• TO DO: No pictures belong in the copy. Restate the rest of the data exactly.

• EXERCISE DATA:
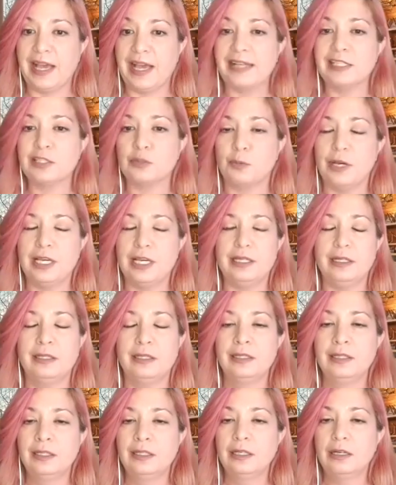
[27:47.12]
that's what
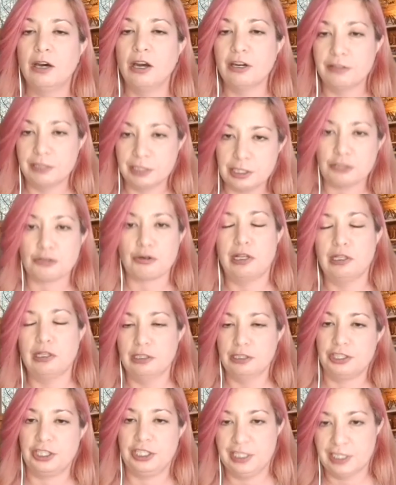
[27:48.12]
our
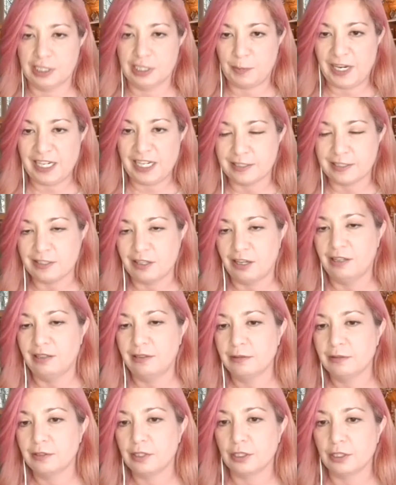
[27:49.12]
astrology is based
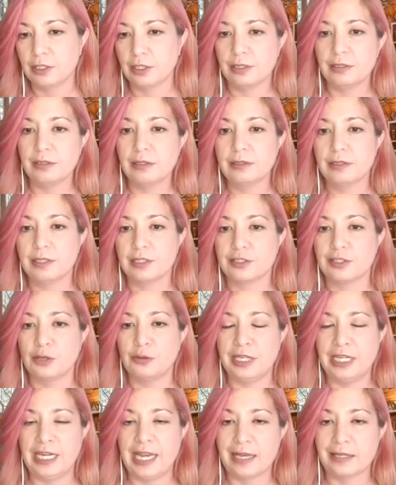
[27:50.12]
on, the
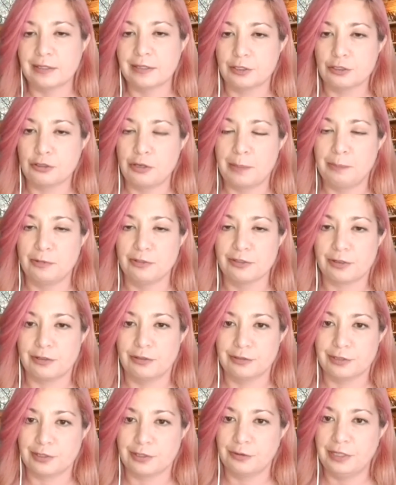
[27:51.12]
zodiac, the
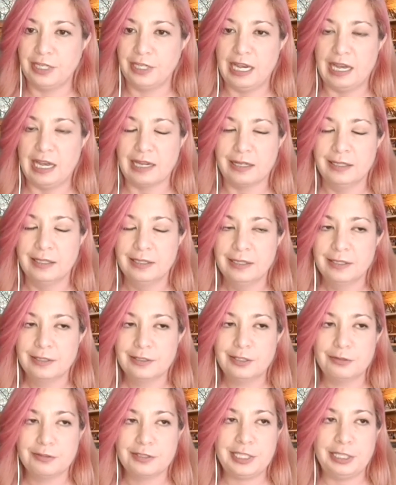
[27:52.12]
tropical zodiac.
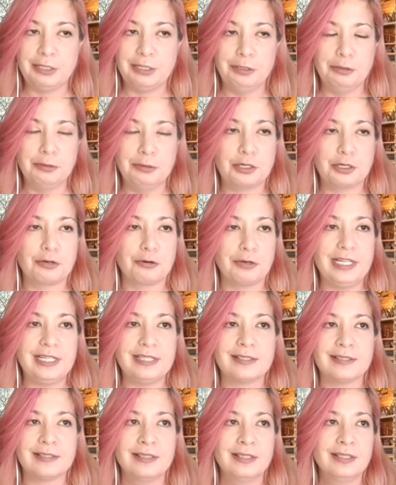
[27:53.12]
So 0
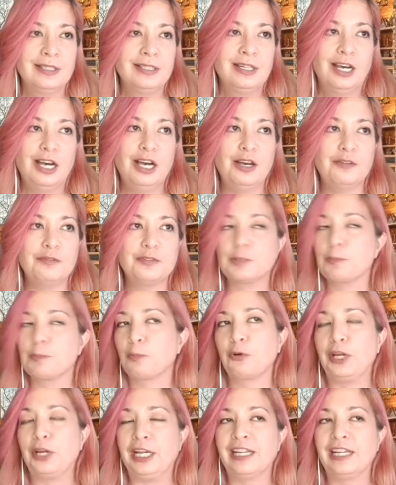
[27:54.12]
degrees of
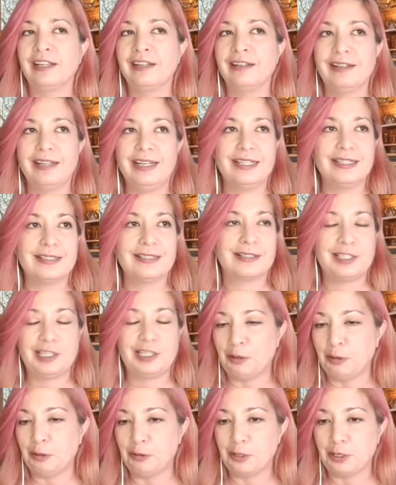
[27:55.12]
spring is
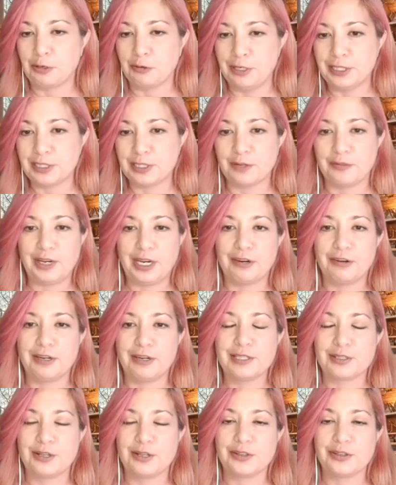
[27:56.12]
0 degrees of
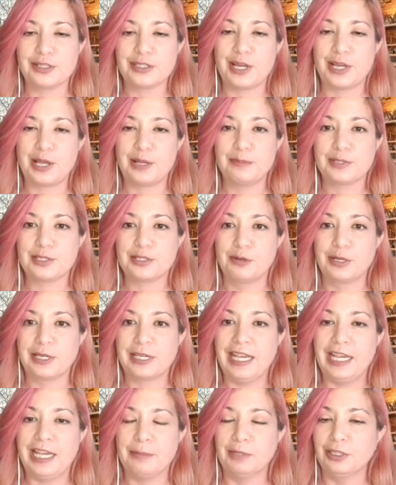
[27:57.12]
Aries all the time. So it
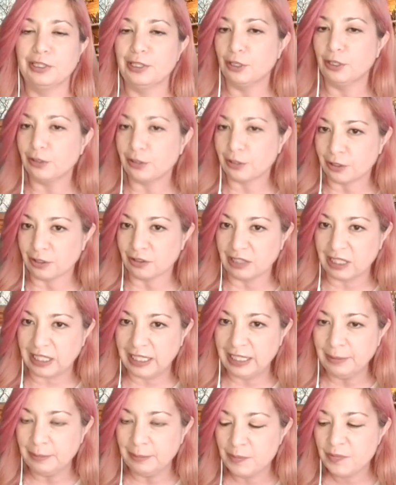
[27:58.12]
came a little
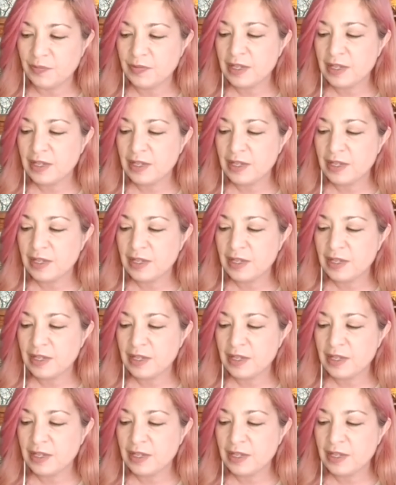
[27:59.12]
early,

• RESULT FOR THIS TASK:
[27:47.12]
that's what
[27:48.12]
our
[27:49.12]
astrology is based
[27:50.12]
on, the
[27:51.12]
zodiac, the
[27:52.12]
tropical zodiac.
[27:53.12]
So 0
[27:54.12]
degrees of
[27:55.12]
spring is
[27:56.12]
0 degrees of
[27:57.12]
Aries all the time. So it
[27:58.12]
came a little
[27:59.12]
early,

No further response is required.